Conservatives believe that they have a coherent judicial philosophy and liberals either don't have one or ignore the one they have in favor of simply using judges to impose their political philosophy on an unwilling nation. They are giving themselves too much credit. They don't have one either. Words like "restraint" and "originalism" don't add up to a coherent judicial philosophy, let alone one that conservatives are willing to live by themselves.
This is neither fair not true and there are problems in his analysis.
It can mean a strong belief in the principle of stare decisis, or respect for precedent. Problem: Does that mean that a conservative judge must rule in favor of upholding all of the liberal rulings of the 1960s and 1970s? Even though many of them overturned earlier precedents?Conservative can mean a narrow view of the Constitution, especially the Bill of Rights: Justices appointed for life should be modest in their ambitions. They should stick to the "original meaning" of the document, avoid "activism," and be slow to overturn the workings of the democratic branches.
Problem: Many specific items on the conservative agenda violate this principle. Conservatives have been saying that judges or justices ought to overturn health care reform. They cheered when the court decimated the campaign spending laws. They want courts to outlaw affirmative action. They want to use the Fifth Amendment's ban on government taking "property" without due process of law, in order to forbid a wide variety of government activities.
Conservative can mean simply judges who use their power to impose a conservative political agenda. Problem: This would be a gross violation of the other two alleged principles
First, I will agree with Knisley on his last point (except for his use of the word "alleged"). Justices should not base their decisions on their own political leanings - something that liberal justices often do.
So, there is the first point of what makes a conservative justice - one who rules according to the law, not his own personal beliefs.
Knisley throws out his first two points in reverse order and completely ignores the concept of prioritization. The Constitution and the Bill of Rights should take priority in any decision. The system was designed to work this way. The Constitution is difficult to amend. This makes sure that a super-majority agrees with any changes. It also limits Congress's role in amendments. This prevents sweeping changes from being forced on an unwilling population. When a justice stretches the Constitution or discovers a new meaning that the framers must have intended but neglected to actually write down then the whole amendment process is broken. Liberals loved doing this, especially during the 1960s, but it has caused long-term damages. Abortion was on its way to being accepted nation-wide. If the political process had been allowed to continue, it would probably be legal and accepted in most if not all states. The Supreme Court inserted itself into this process, "discovering" a new right. Not only did this energize the opposition, but it also meant that every nominee since has been judged more for his stance on abortion than anything else.

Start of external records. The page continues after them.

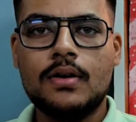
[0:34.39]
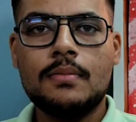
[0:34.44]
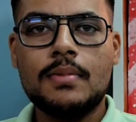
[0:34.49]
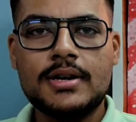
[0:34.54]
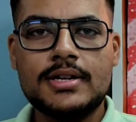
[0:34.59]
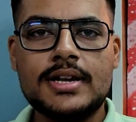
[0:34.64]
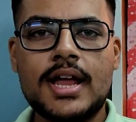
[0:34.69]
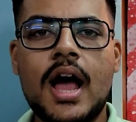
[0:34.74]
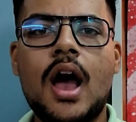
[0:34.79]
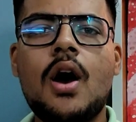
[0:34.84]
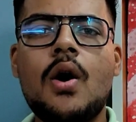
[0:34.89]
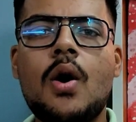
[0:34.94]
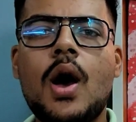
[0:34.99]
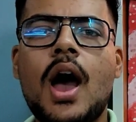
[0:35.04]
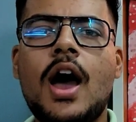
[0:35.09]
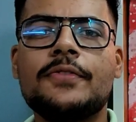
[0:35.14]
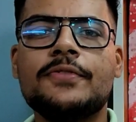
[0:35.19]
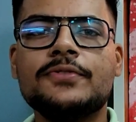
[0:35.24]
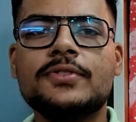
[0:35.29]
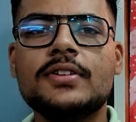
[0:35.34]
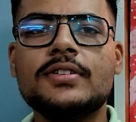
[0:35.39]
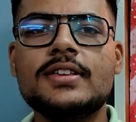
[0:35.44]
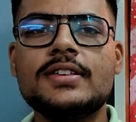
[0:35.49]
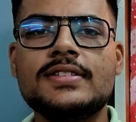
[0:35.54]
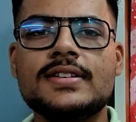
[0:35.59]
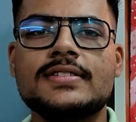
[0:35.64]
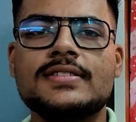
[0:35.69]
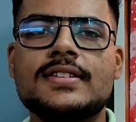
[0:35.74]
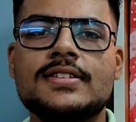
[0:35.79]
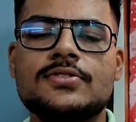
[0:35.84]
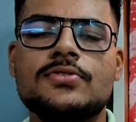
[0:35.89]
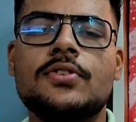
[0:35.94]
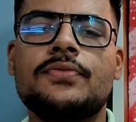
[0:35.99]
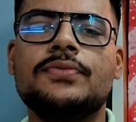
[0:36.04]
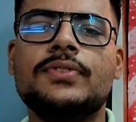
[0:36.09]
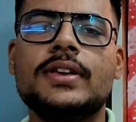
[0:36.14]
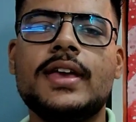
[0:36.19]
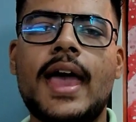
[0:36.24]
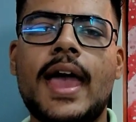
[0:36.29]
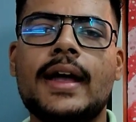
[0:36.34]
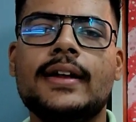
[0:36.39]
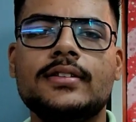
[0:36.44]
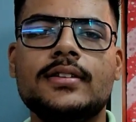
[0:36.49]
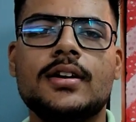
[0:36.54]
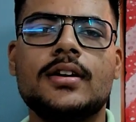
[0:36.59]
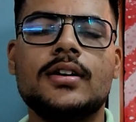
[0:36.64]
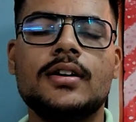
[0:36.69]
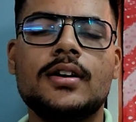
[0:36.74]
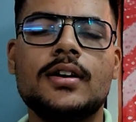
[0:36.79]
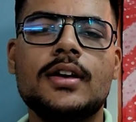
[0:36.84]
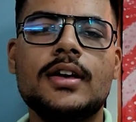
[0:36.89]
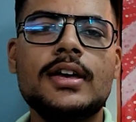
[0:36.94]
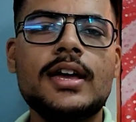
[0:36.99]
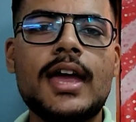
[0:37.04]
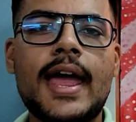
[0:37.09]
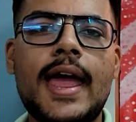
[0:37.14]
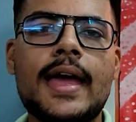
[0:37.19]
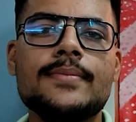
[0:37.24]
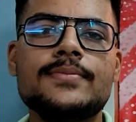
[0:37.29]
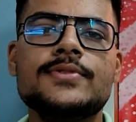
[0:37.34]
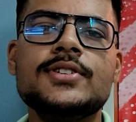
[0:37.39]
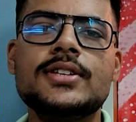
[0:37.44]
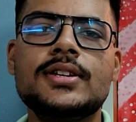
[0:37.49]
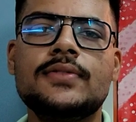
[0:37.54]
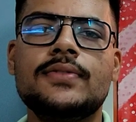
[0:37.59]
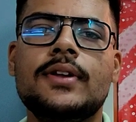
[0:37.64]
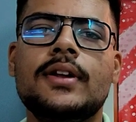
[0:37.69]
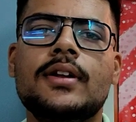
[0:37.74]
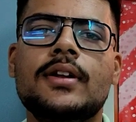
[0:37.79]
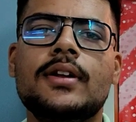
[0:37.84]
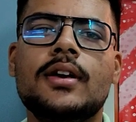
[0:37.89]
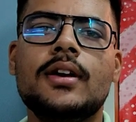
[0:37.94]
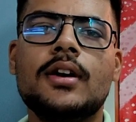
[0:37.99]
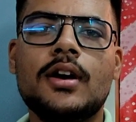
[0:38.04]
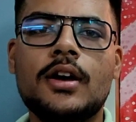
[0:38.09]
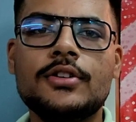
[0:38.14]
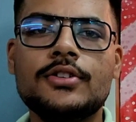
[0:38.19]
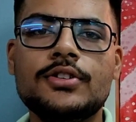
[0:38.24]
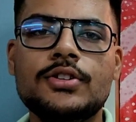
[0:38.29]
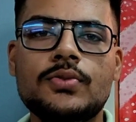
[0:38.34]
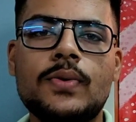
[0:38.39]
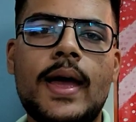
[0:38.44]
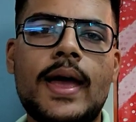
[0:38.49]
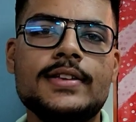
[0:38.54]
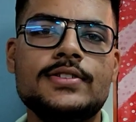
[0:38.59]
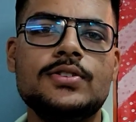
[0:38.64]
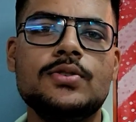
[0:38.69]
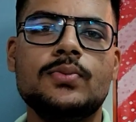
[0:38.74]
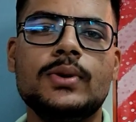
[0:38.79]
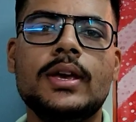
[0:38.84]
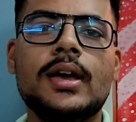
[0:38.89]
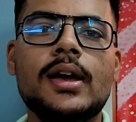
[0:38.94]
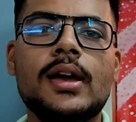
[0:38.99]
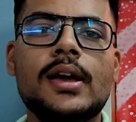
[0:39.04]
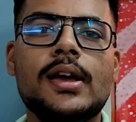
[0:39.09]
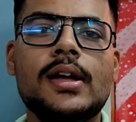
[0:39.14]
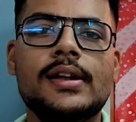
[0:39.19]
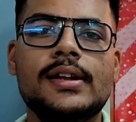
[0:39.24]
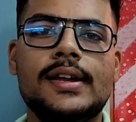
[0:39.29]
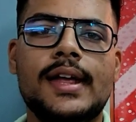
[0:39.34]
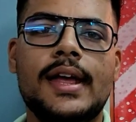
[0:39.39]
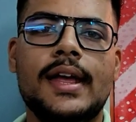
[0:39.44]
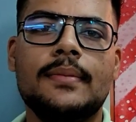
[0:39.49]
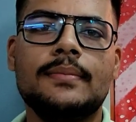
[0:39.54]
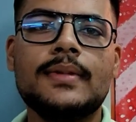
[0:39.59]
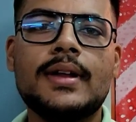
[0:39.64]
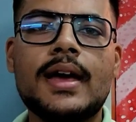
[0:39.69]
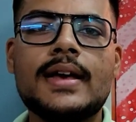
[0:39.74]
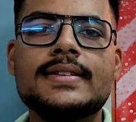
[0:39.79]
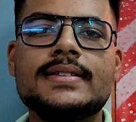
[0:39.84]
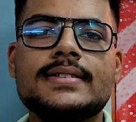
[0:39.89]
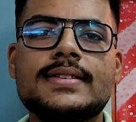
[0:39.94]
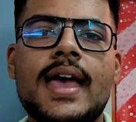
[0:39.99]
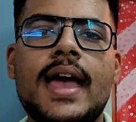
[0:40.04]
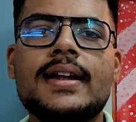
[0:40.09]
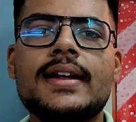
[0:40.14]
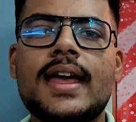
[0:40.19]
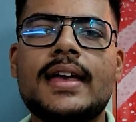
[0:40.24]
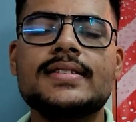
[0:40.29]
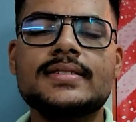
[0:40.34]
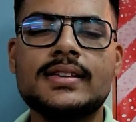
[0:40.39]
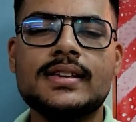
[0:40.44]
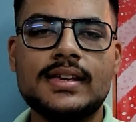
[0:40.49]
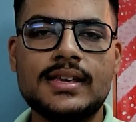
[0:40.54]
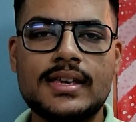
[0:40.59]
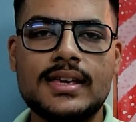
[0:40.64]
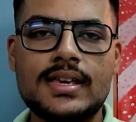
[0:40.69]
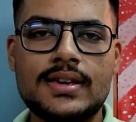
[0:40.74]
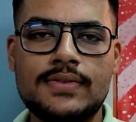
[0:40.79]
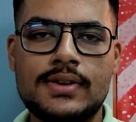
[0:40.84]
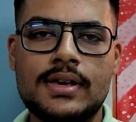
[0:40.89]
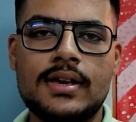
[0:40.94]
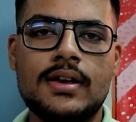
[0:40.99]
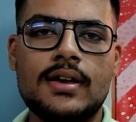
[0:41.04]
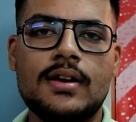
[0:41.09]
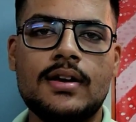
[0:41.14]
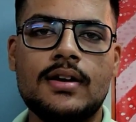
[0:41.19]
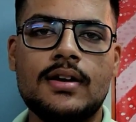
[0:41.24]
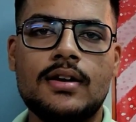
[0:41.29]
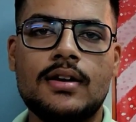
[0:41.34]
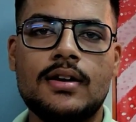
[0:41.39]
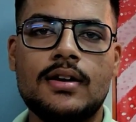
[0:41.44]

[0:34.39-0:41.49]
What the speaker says: But now, after the success of the Hector, MG revealed a new SUV named ZS EV,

So, the Constitution and the Bill of Rights must take priority over any other considerations. If a justice doesn't like the way that the Constitution reads then he should urge an amendment.
Precedent is important, but only if it was constitutional in the first place. If a ruling was wrong then it should not be upheld. The Second Amendment is quite clear about guns. If there is any question, the Founders left other writings that clarify their position.
Original intent is also important in considering new, novel applications of existing law. Clearly, Congress did not intend for the EPA to mandate fuel economy. If they had then they would not have passed the CAFE standards separately. If they do want the EPA to control fuel standards then, being Congress, they can amend the law to say so. The same is true for the EPA and CO2 in general. A conservative justice would tell the EPA to go to Congress if they want to expand their authority. A liberal justice ignores this, sees the good that a broader interpretation can cause, and allows the EPA to expand its authority.
The complexities that confound Knisley just are not there, but he wants us to think that they are. Why? Because a liberal activist and a liberal court can effect societal change much faster than the legislature. In the 1970s, I heard a high-ranking member of the NOW (National Organization of Women) explain why the ERA (Equal Rights Amendment) was so important to their cause. She explained that it was much easier to use the courts than the legislatures to advance their agenda.
The courts should not exist as an alternative to the legislature. That is the real difference between liberal and conservative justices.